### Records to use
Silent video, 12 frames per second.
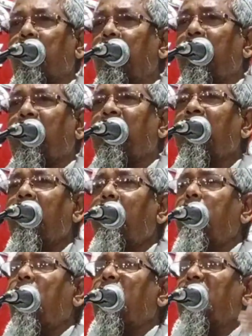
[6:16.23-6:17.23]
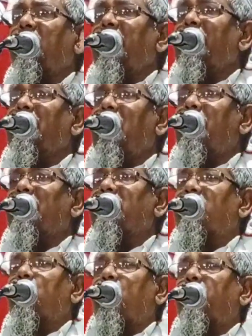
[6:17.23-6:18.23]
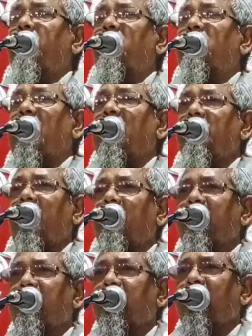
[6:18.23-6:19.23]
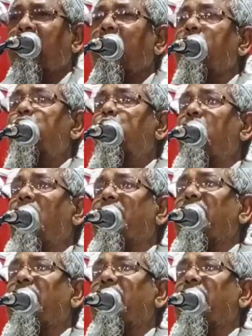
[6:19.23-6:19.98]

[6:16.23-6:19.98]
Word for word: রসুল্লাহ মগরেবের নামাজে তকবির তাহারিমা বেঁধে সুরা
######
### Records to use
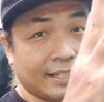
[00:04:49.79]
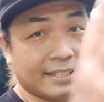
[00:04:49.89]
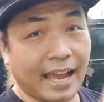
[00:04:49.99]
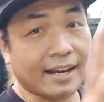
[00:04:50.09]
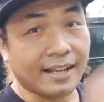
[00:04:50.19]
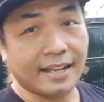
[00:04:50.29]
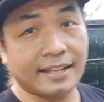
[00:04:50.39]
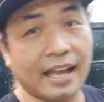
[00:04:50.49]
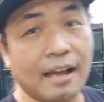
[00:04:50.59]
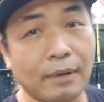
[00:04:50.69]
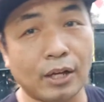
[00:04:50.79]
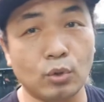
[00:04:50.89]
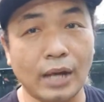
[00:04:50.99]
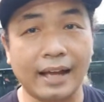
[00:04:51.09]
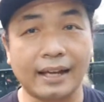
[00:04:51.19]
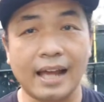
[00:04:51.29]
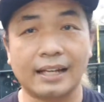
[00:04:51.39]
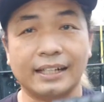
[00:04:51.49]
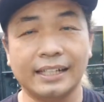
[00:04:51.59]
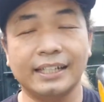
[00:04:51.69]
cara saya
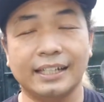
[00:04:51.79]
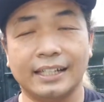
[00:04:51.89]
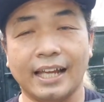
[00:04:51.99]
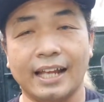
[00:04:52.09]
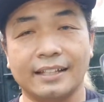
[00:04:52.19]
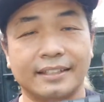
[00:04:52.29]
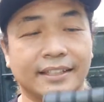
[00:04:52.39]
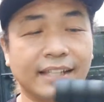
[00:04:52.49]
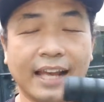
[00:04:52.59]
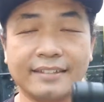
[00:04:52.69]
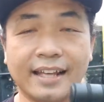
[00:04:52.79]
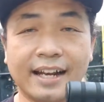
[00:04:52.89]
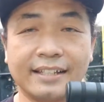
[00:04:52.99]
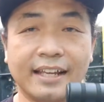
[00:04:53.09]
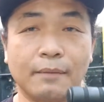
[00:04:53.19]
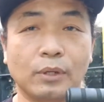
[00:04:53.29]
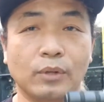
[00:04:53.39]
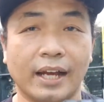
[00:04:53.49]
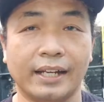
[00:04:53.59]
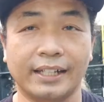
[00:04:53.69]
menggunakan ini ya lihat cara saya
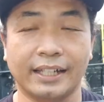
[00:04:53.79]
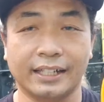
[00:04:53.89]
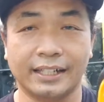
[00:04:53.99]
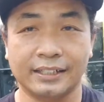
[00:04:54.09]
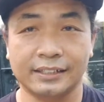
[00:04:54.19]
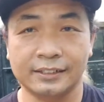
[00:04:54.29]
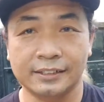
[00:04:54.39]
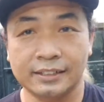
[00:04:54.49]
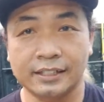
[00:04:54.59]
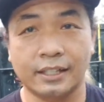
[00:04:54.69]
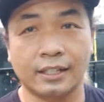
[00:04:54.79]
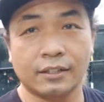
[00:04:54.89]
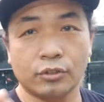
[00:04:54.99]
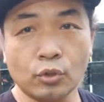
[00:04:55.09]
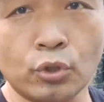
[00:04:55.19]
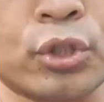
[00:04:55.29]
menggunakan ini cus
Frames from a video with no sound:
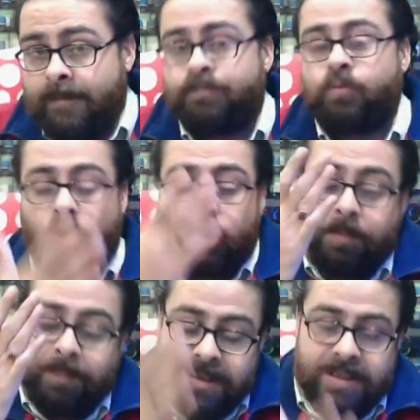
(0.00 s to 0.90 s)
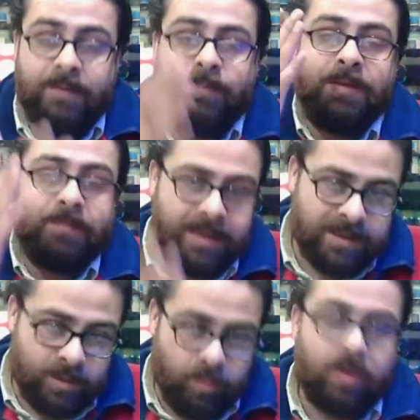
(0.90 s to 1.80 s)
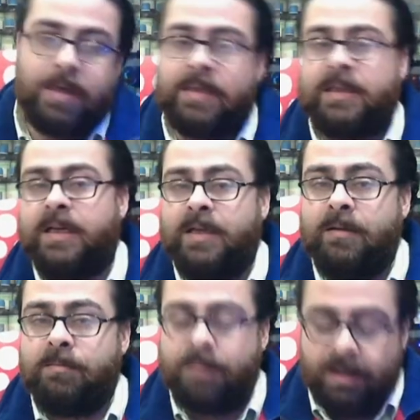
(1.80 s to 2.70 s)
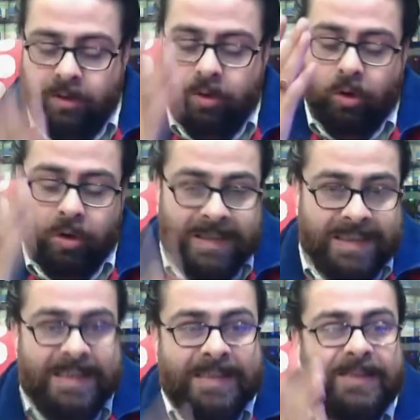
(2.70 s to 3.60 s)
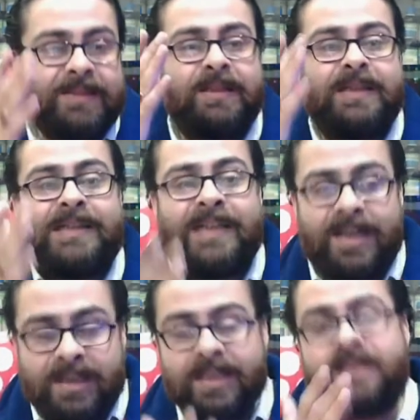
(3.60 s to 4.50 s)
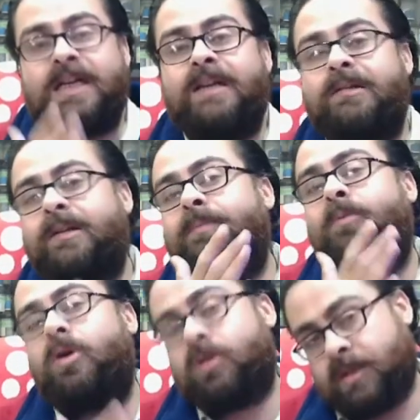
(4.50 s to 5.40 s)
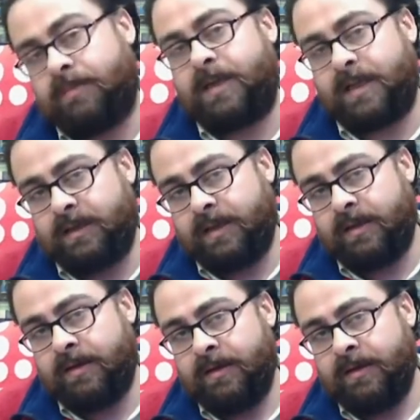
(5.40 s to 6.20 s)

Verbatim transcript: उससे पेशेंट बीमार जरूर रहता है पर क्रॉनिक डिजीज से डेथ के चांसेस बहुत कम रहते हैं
######
### Records to use
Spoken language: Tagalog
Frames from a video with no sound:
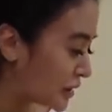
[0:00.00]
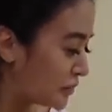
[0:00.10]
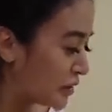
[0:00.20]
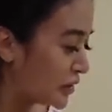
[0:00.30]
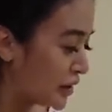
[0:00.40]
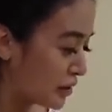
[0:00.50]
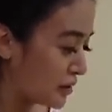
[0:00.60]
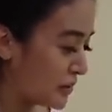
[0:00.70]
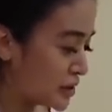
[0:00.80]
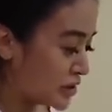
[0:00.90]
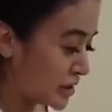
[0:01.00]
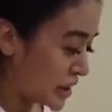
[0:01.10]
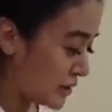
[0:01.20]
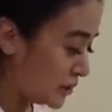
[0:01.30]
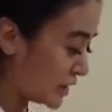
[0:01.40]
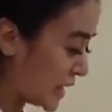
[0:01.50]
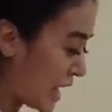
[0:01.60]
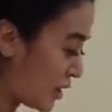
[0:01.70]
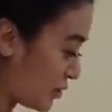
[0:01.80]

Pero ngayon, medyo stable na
######
The copy should hold only the lines from the one with "[00:04:54.49]" through the one with "(5.40 s to 6.20 s)", exactly as they stand above. Leave out the pictures.

[00:04:54.49]
[00:04:54.59]
[00:04:54.69]
[00:04:54.79]
[00:04:54.89]
[00:04:54.99]
[00:04:55.09]
[00:04:55.19]
[00:04:55.29]
menggunakan ini cus
Frames from a video with no sound:
(0.00 s to 0.90 s)
(0.90 s to 1.80 s)
(1.80 s to 2.70 s)
(2.70 s to 3.60 s)
(3.60 s to 4.50 s)
(4.50 s to 5.40 s)
(5.40 s to 6.20 s)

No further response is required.